Collected data:
—————

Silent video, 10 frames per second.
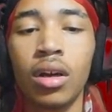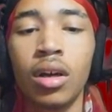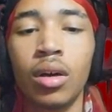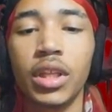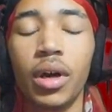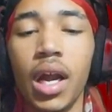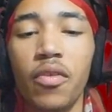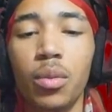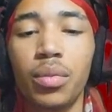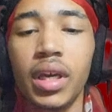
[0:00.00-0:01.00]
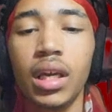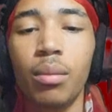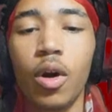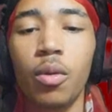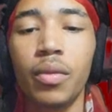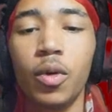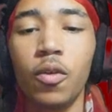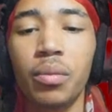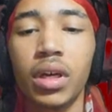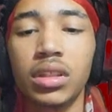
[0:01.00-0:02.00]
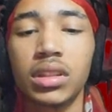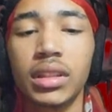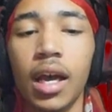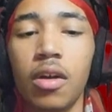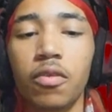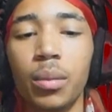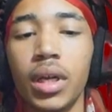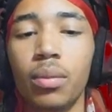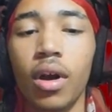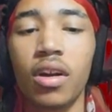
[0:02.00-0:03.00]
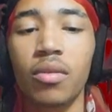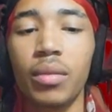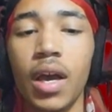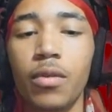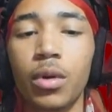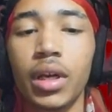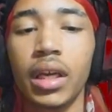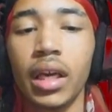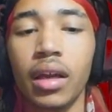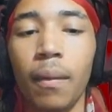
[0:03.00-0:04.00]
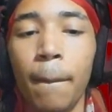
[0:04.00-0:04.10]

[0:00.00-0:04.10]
But there would never be any moment, movement or sound from any part of me ever again.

—————

§ **Task brief**
Write the records above out again exactly, with no pictures in your copy.

§ **Output for this exercise**
Silent video, 10 frames per second.
[0:00.00-0:01.00]
[0:01.00-0:02.00]
[0:02.00-0:03.00]
[0:03.00-0:04.00]
[0:04.00-0:04.10]

[0:00.00-0:04.10]
But there would never be any moment, movement or sound from any part of me ever again.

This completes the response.